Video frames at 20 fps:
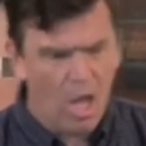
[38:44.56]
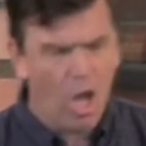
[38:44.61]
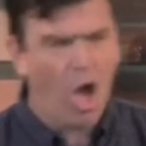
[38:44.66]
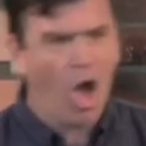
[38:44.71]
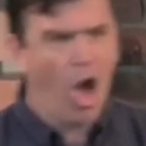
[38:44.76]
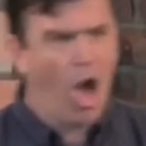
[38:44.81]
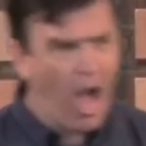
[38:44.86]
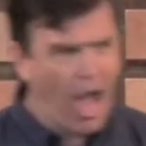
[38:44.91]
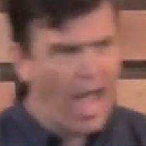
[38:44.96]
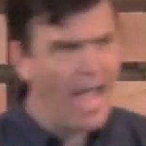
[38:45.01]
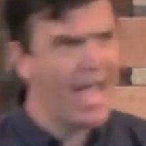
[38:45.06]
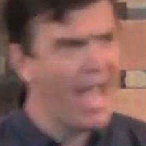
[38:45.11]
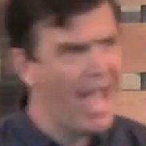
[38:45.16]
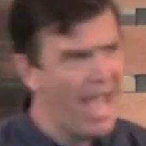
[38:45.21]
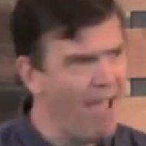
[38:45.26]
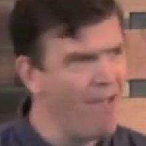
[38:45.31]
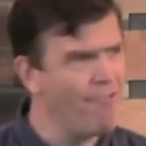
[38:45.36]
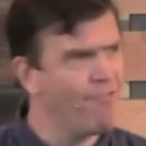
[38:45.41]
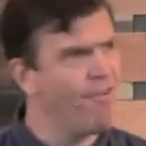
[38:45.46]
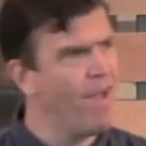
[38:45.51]
I
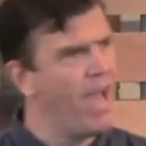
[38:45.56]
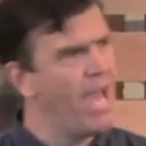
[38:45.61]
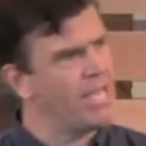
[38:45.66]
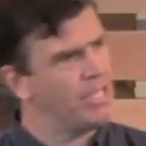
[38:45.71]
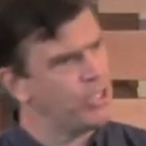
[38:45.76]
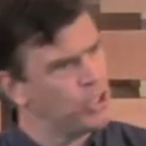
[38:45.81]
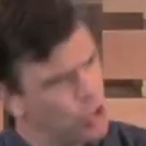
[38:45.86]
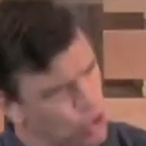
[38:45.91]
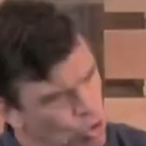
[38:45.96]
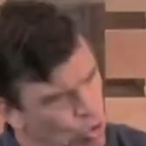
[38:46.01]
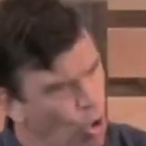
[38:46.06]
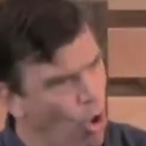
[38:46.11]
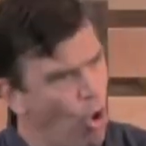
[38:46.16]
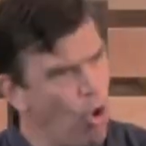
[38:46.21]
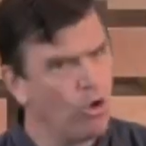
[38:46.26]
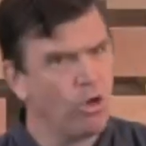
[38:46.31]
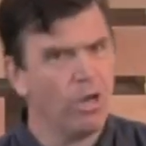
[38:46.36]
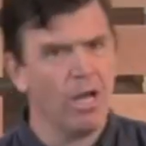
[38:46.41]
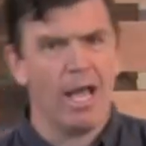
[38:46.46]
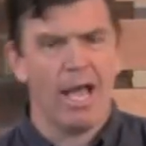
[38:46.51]
have a
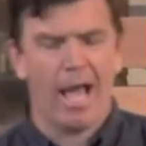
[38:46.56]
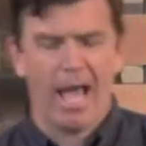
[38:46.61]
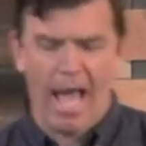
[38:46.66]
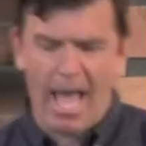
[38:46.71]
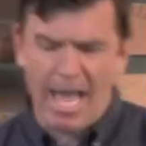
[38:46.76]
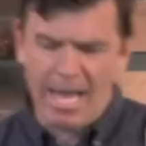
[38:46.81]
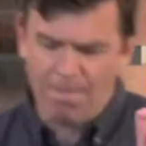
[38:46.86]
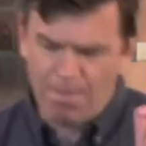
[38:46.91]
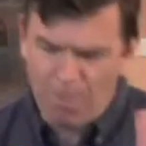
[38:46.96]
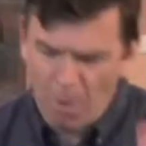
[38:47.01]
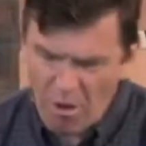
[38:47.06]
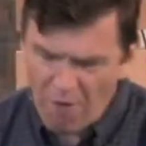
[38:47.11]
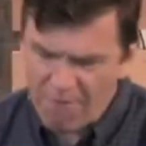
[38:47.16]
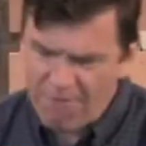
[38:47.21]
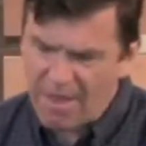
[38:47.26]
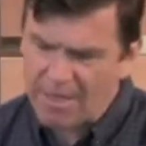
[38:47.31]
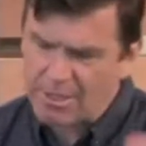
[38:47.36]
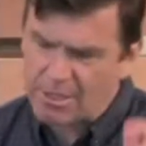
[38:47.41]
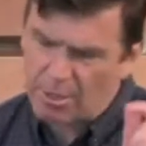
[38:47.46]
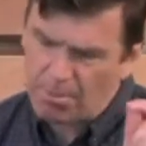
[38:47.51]
strong, a
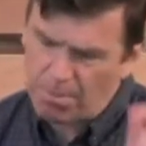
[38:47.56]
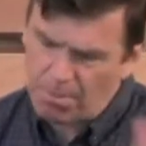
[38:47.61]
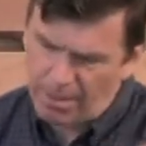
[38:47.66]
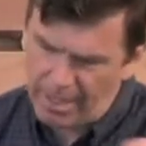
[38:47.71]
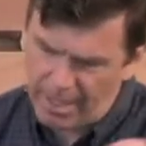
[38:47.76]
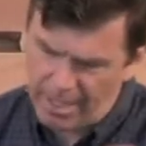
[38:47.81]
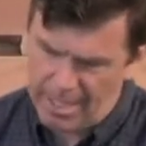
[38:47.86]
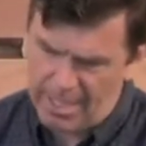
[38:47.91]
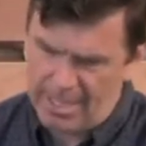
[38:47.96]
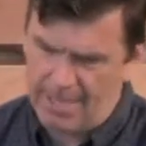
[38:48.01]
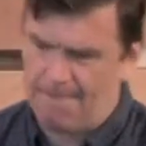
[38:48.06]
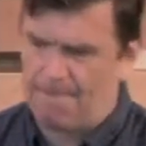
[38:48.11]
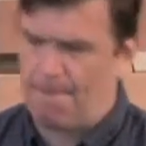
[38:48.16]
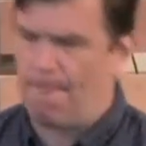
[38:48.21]
perfect plea.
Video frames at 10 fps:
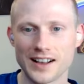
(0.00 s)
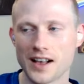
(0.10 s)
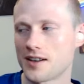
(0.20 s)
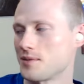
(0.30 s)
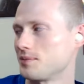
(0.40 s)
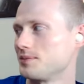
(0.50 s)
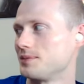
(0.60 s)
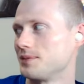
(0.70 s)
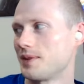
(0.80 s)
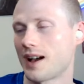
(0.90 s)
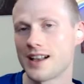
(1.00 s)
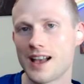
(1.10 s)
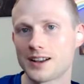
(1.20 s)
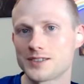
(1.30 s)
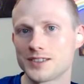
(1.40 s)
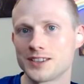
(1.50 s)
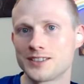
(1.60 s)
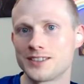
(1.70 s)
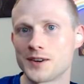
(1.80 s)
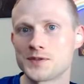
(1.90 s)
I actually
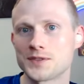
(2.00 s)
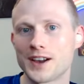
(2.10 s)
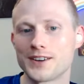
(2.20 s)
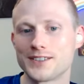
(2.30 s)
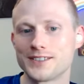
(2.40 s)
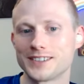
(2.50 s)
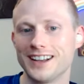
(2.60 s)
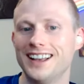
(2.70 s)
don't know.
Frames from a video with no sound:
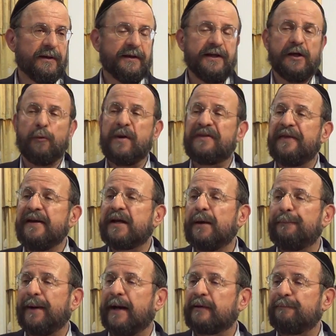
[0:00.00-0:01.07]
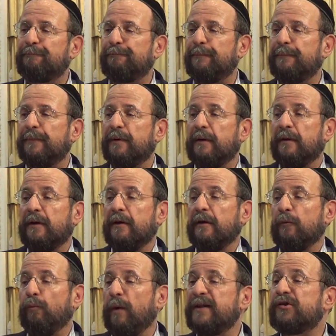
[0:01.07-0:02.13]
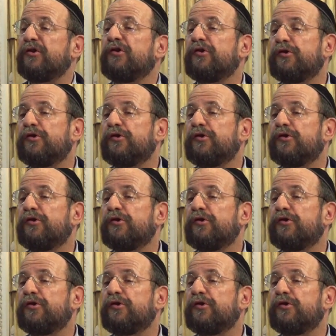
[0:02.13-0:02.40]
You know, we think about which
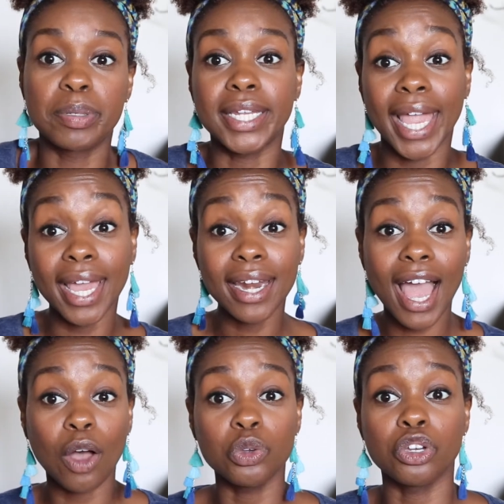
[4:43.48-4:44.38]
plan
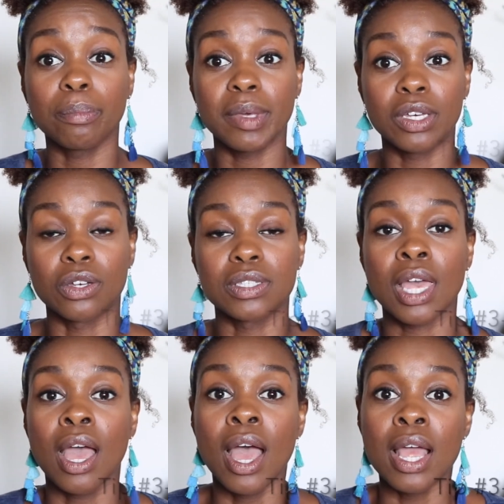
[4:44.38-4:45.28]
out your meals.
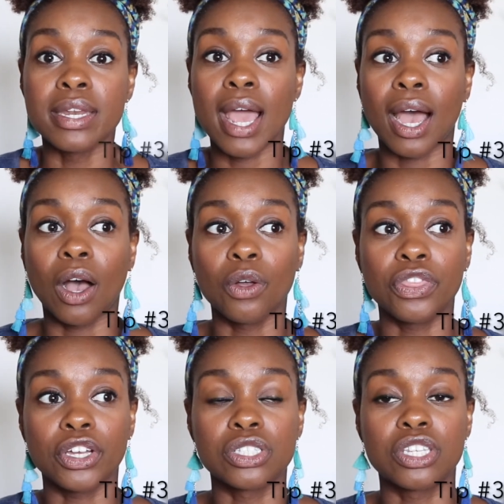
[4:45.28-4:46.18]
Now,
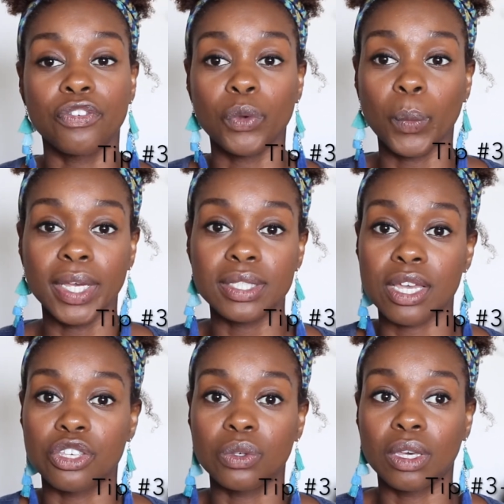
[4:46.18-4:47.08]
there's different ways
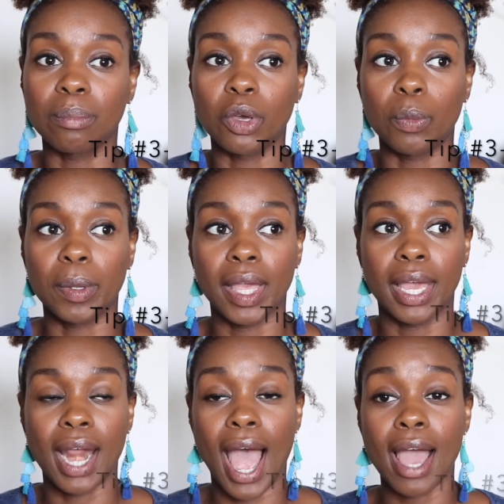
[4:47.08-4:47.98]
that you can meal
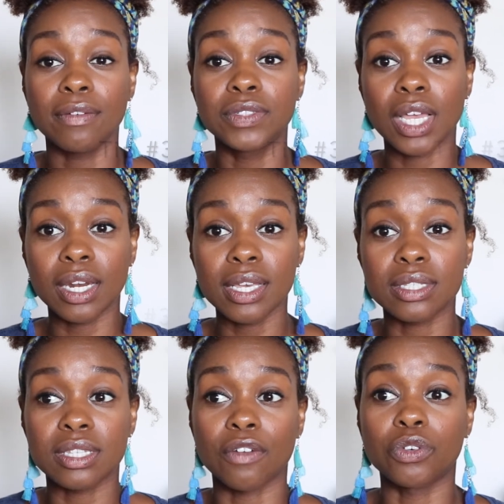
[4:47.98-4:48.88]
plan. I've done it
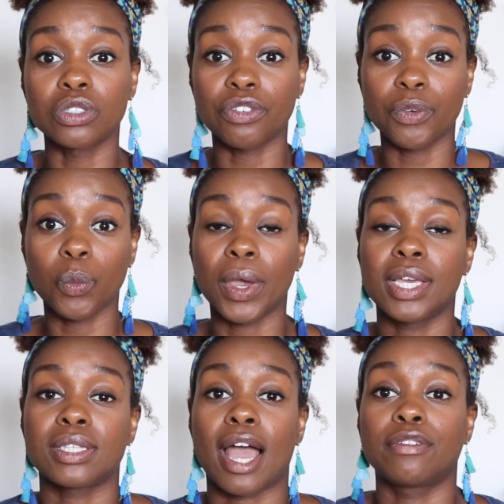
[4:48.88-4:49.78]
several different
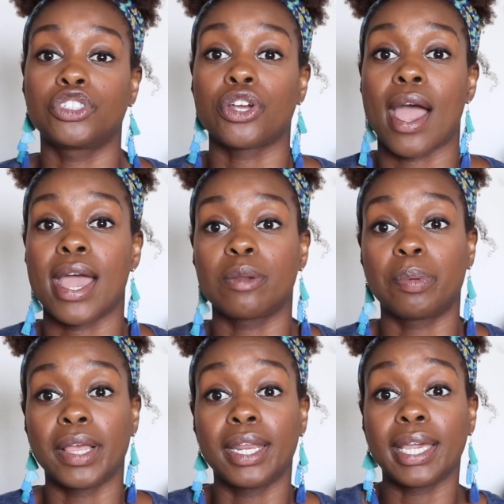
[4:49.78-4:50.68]
ways. I've tried
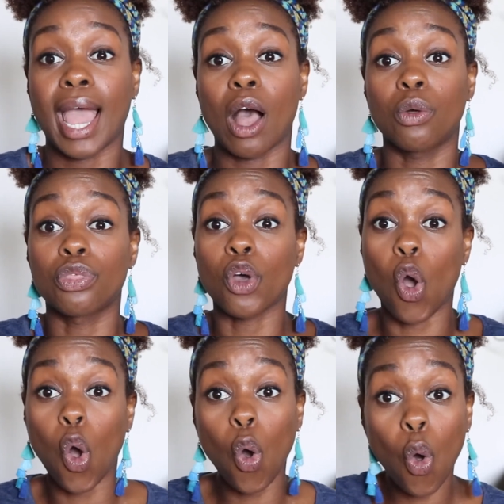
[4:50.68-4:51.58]
planning out the
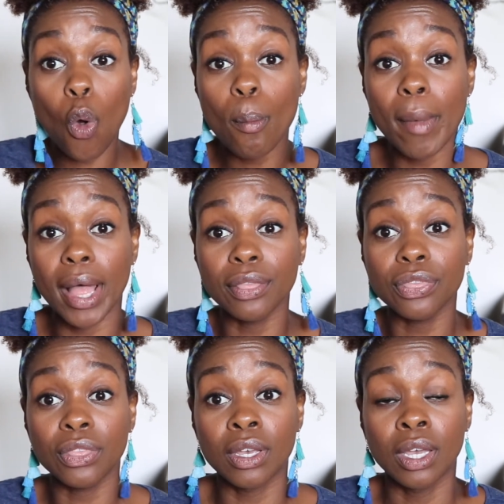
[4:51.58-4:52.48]
whole
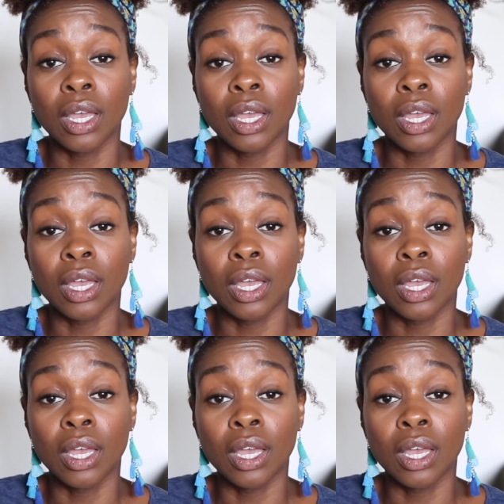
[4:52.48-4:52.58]
month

☆ ☆ ☆

Task directions => The result should be a word-for-word restatement of all the data, without images.

Solution for this exercise =>
Video frames at 20 fps:
[38:44.56]
[38:44.61]
[38:44.66]
[38:44.71]
[38:44.76]
[38:44.81]
[38:44.86]
[38:44.91]
[38:44.96]
[38:45.01]
[38:45.06]
[38:45.11]
[38:45.16]
[38:45.21]
[38:45.26]
[38:45.31]
[38:45.36]
[38:45.41]
[38:45.46]
[38:45.51]
I
[38:45.56]
[38:45.61]
[38:45.66]
[38:45.71]
[38:45.76]
[38:45.81]
[38:45.86]
[38:45.91]
[38:45.96]
[38:46.01]
[38:46.06]
[38:46.11]
[38:46.16]
[38:46.21]
[38:46.26]
[38:46.31]
[38:46.36]
[38:46.41]
[38:46.46]
[38:46.51]
have a
[38:46.56]
[38:46.61]
[38:46.66]
[38:46.71]
[38:46.76]
[38:46.81]
[38:46.86]
[38:46.91]
[38:46.96]
[38:47.01]
[38:47.06]
[38:47.11]
[38:47.16]
[38:47.21]
[38:47.26]
[38:47.31]
[38:47.36]
[38:47.41]
[38:47.46]
[38:47.51]
strong, a
[38:47.56]
[38:47.61]
[38:47.66]
[38:47.71]
[38:47.76]
[38:47.81]
[38:47.86]
[38:47.91]
[38:47.96]
[38:48.01]
[38:48.06]
[38:48.11]
[38:48.16]
[38:48.21]
perfect plea.
Video frames at 10 fps:
(0.00 s)
(0.10 s)
(0.20 s)
(0.30 s)
(0.40 s)
(0.50 s)
(0.60 s)
(0.70 s)
(0.80 s)
(0.90 s)
(1.00 s)
(1.10 s)
(1.20 s)
(1.30 s)
(1.40 s)
(1.50 s)
(1.60 s)
(1.70 s)
(1.80 s)
(1.90 s)
I actually
(2.00 s)
(2.10 s)
(2.20 s)
(2.30 s)
(2.40 s)
(2.50 s)
(2.60 s)
(2.70 s)
don't know.
Frames from a video with no sound:
[0:00.00-0:01.07]
[0:01.07-0:02.13]
[0:02.13-0:02.40]
You know, we think about which
[4:43.48-4:44.38]
plan
[4:44.38-4:45.28]
out your meals.
[4:45.28-4:46.18]
Now,
[4:46.18-4:47.08]
there's different ways
[4:47.08-4:47.98]
that you can meal
[4:47.98-4:48.88]
plan. I've done it
[4:48.88-4:49.78]
several different
[4:49.78-4:50.68]
ways. I've tried
[4:50.68-4:51.58]
planning out the
[4:51.58-4:52.48]
whole
[4:52.48-4:52.58]
month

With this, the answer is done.